I do think sometimes about what kind
of message I’m spreading for Christianity, especially when I’m up here
preaching or out and about wearing my collar.
But what I tend to worry about generally is my theology. What if I don’t have a good answer when
someone asks me why bad things happen?
Or what exactly is the Holy Spirit?
Or what does the Bible say about such-and-such? Or what would Jesus do in this ridiculously
difficult situation? What if I lead them
astray, or am not convincing enough.
But when I read our Gospel for this
morning and hear Jesus’ new commandment, I know that it isn’t my theology that matters. Jesus doesn’t command that we understand the
Bible (or even read it). He doesn’t
command that we have a perfectly constructed creed and believe just the right
things or go to a certain kind of church.
He commands us to love.
Which reminds me of a story from the
book Out of Africa. The author
writes about a boy from one of the local tribes that showed up at her door step
one day while she was living in Africa to ask her for a job as a servant in her
house. She hired him, and liked him, and
thought things were going well. Until
one day, about 3 months after he’d started working for her, he came to her
asking her to recommend him for a job with a Muslim land-owner who lived
nearby. She was surprised; she thought
he’d been happy working for her. She
offered more money, but he wasn’t interested.
And then he explained that he had decided to become either a Christian
or a Muslim so he wanted to spend some time with both a Christian and a Muslim
so he could see how they lived and then decide what he would be. She understandably wished the boy had told
her that before he came to live with
her.
When I read that story I couldn’t
quite imagine the pressure of being chosen as the Representative of
Christianity, the one person that someone decided to observe in order to decide
what this Christianity business is really about.

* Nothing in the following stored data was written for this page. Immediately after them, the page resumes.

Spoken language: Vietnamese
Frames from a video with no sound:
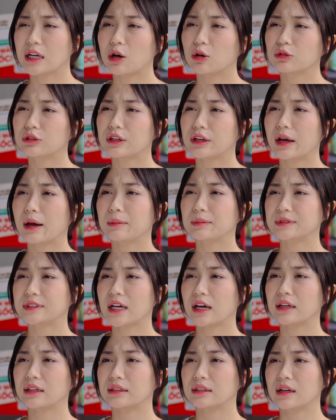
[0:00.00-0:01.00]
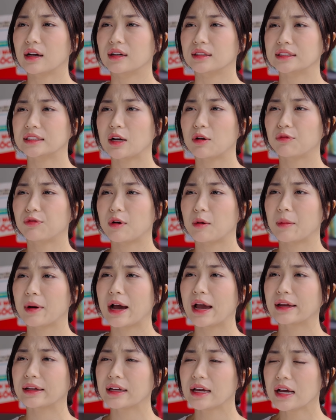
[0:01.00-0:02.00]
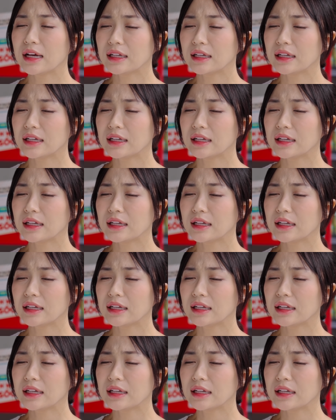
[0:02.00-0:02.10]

cháu thì ngâm chân ở trong phòng khách,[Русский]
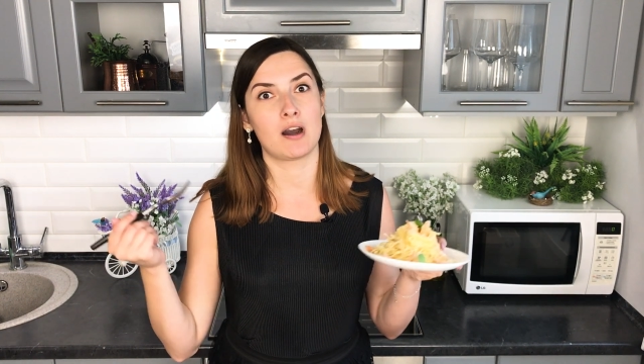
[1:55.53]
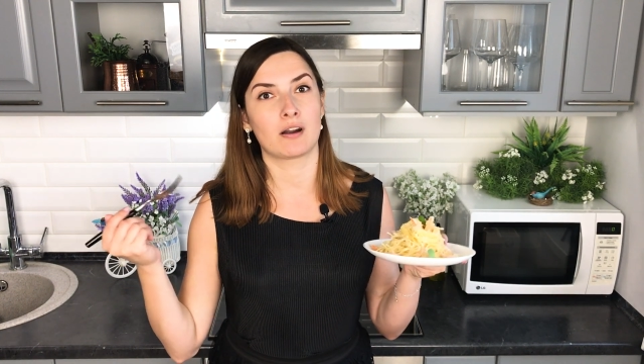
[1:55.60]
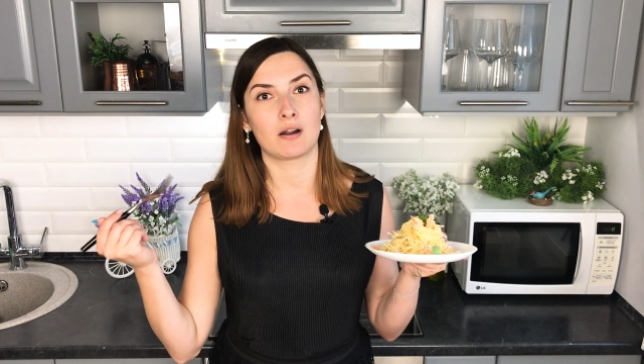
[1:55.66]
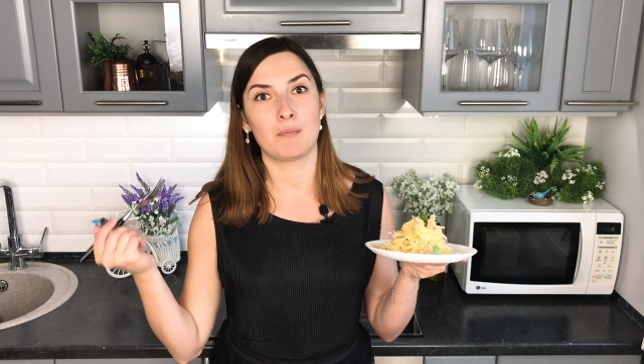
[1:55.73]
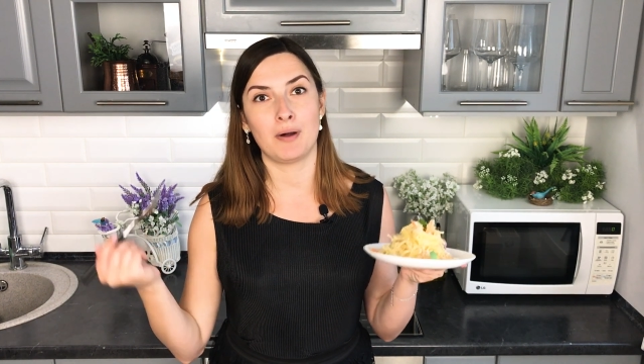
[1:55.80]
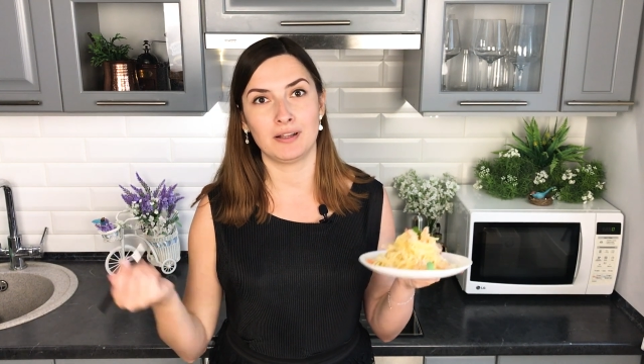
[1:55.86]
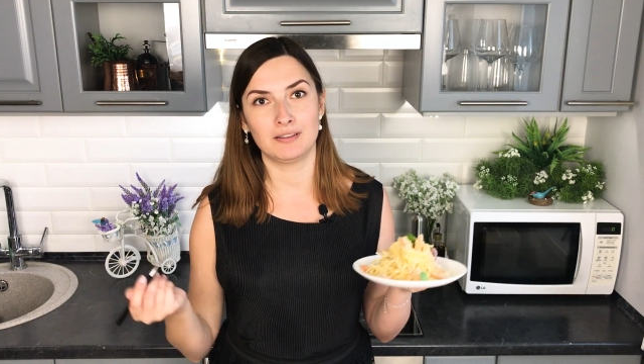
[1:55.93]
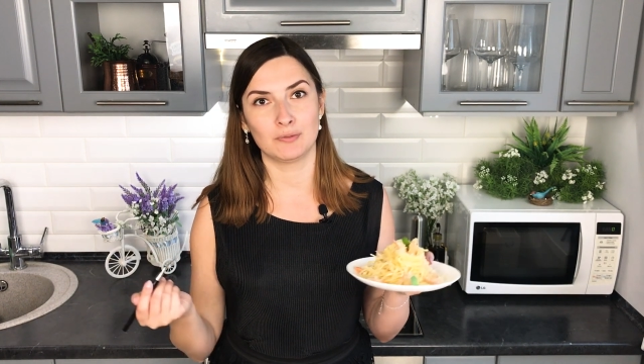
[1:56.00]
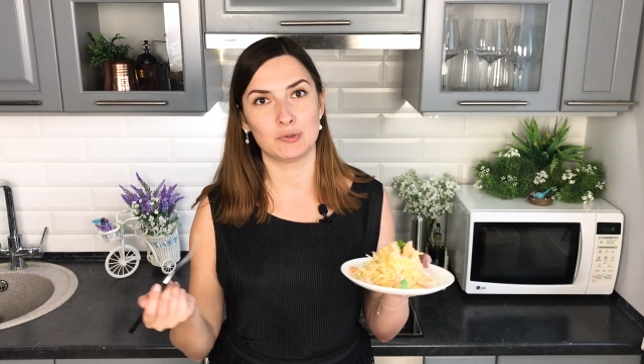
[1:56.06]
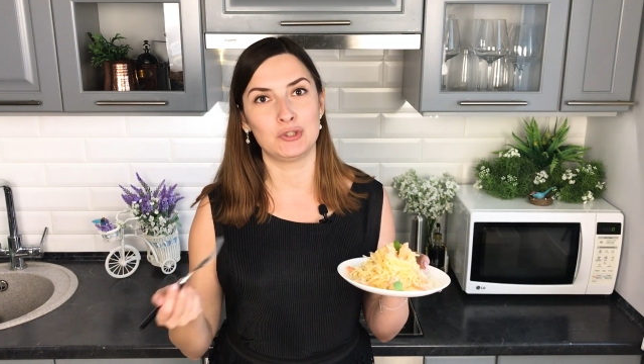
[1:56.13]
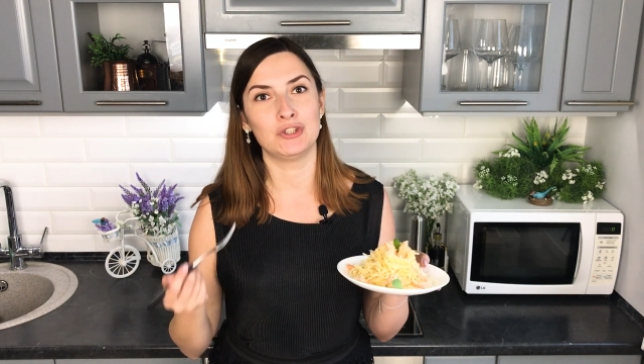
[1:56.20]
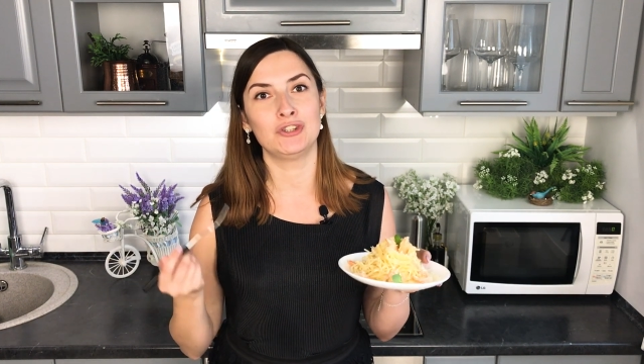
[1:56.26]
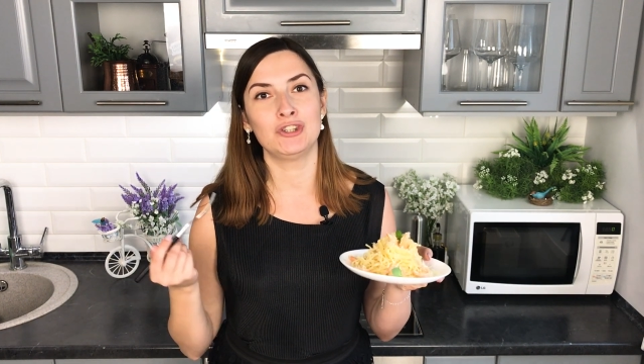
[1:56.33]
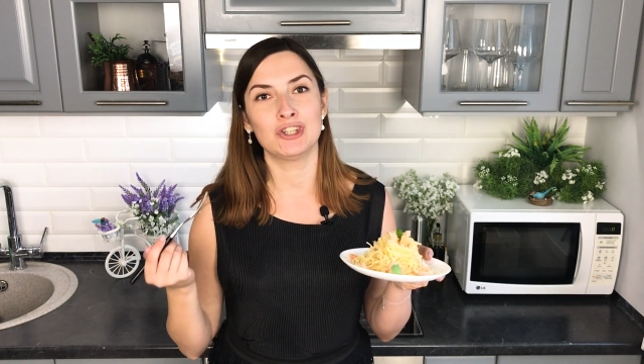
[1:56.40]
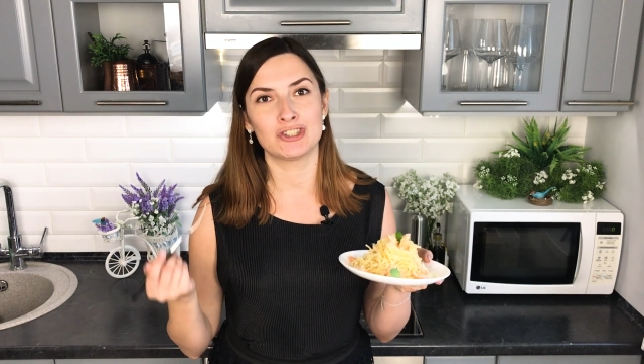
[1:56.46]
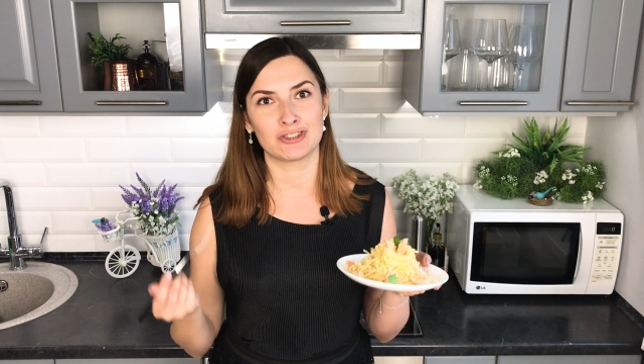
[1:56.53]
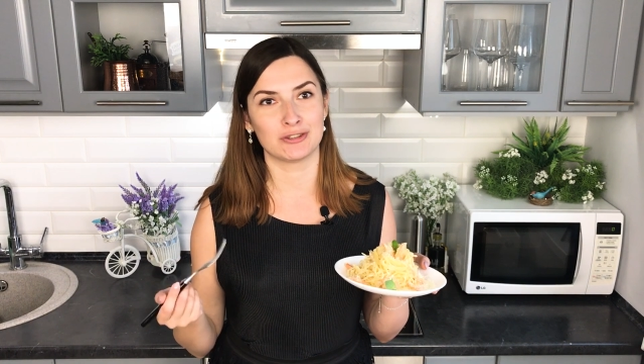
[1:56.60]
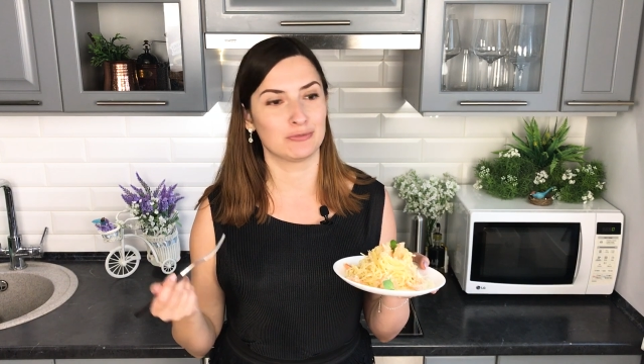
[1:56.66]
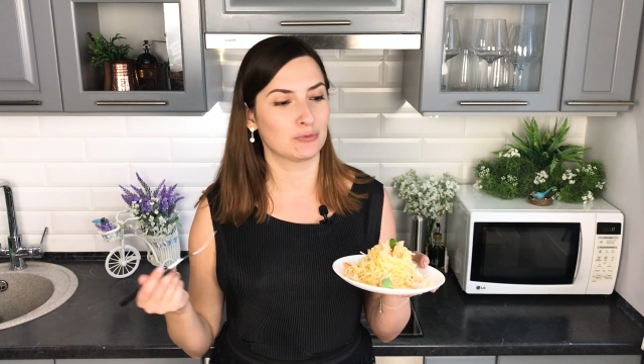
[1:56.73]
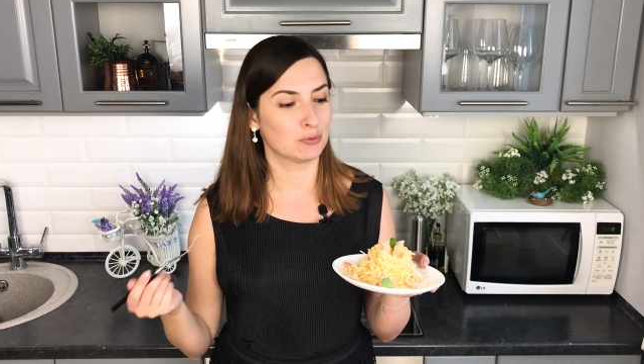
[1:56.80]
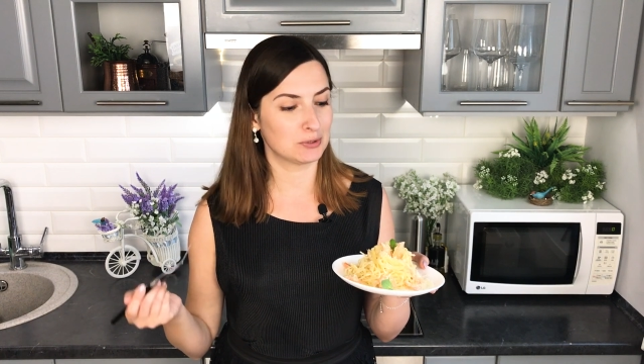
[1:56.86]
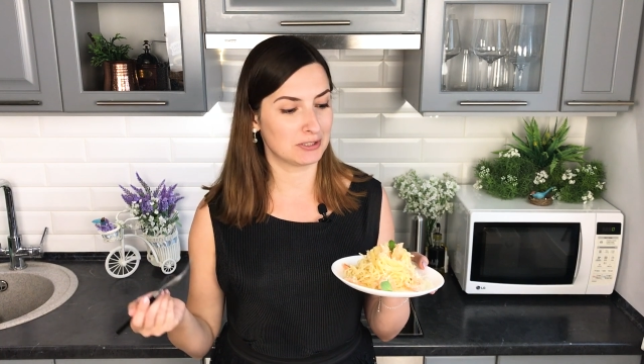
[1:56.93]
ароматными, очень нежными,
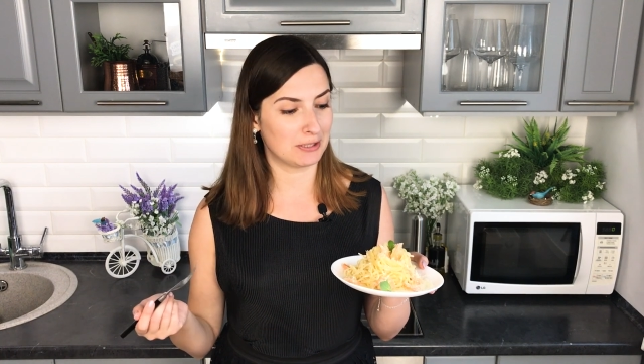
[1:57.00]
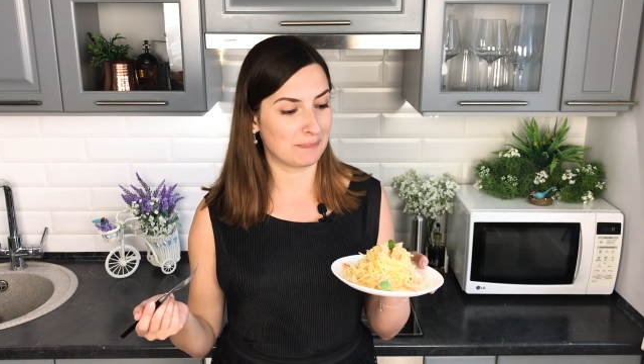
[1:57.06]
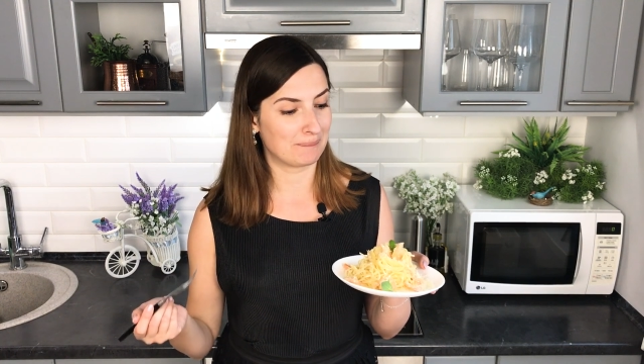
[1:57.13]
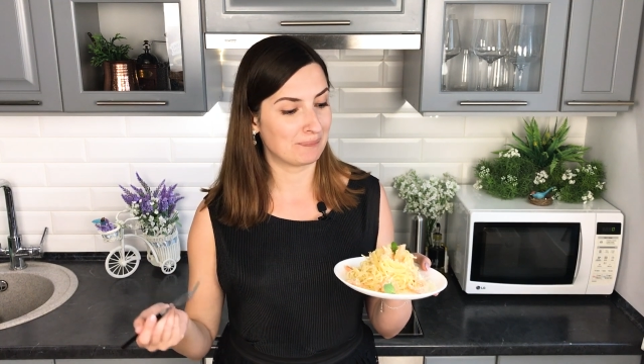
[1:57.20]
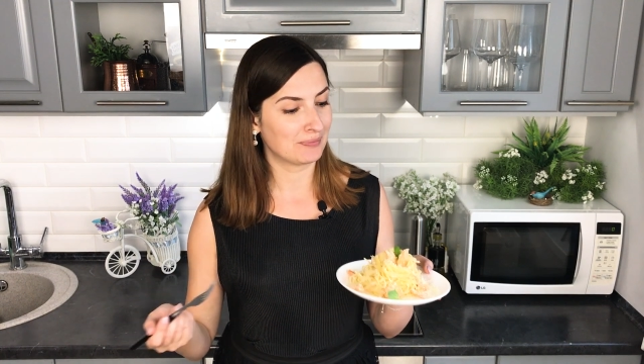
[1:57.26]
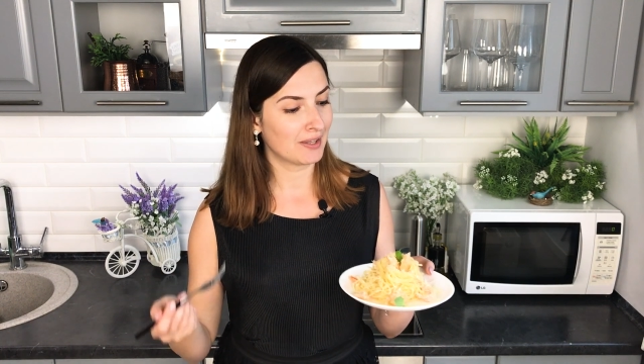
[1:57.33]
вкусными.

But what if I am. What if we all are, all the time. What if we are the Representatives of
Christianity to our children, our spouses, our parents, our friends, our co-workers
– to anyone who knows that we go to Church or has heard us talking about God or
Jesus or faith.
The things that we do and say, the
things that we don’t do and say, the way we live our lives and choose our
friends and spend our money might all be informing their opinion about
Christianity. My kids, consciously or
unconsciously, notice how I treat the checker in the grocery store and the
autistic kid across the street. They
notice whether I am enjoying their company or just going through the motions. They notice when I am judging or gossiping or
being otherwise unkind. They notice when I lose my patience and respond too
harshly to something. My husband,
consciously or unconsciously, must compare what I say up here about forgiveness
and love and hospitality with how understanding I am when he misses his bus or
how welcoming I am with the in-laws or how present I am as he tells me about my
day. And even those nameless, faceless
people living far away -- the ones who think of the United States of America as
a Christian country -- are putting that together with the way we act in the
world.
This love that Jesus commands for us
is the Church’s best and most important gift.

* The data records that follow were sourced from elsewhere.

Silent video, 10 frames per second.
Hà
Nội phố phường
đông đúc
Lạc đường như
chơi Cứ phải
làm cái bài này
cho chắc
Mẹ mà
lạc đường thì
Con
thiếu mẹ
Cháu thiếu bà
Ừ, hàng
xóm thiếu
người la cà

It’s something that we do -- regularly, and it’s also something that we
fail to do -- regularly. Jesus knew that
would be the case. He gave the command
to imperfect, screwing up disciples like denying Peter and doubting Thomas and
he continues to give it to imperfect, screwing up disciples like you and me.
Whether we fail or succeed in loving this
minute, this day, this week, this month, Jesus loves us right along through it,
more than we can imagine or replicate.
And it’s that love that sends us out, over and over again, to keep
trying, keep dusting off our hearts, and trying to love like him.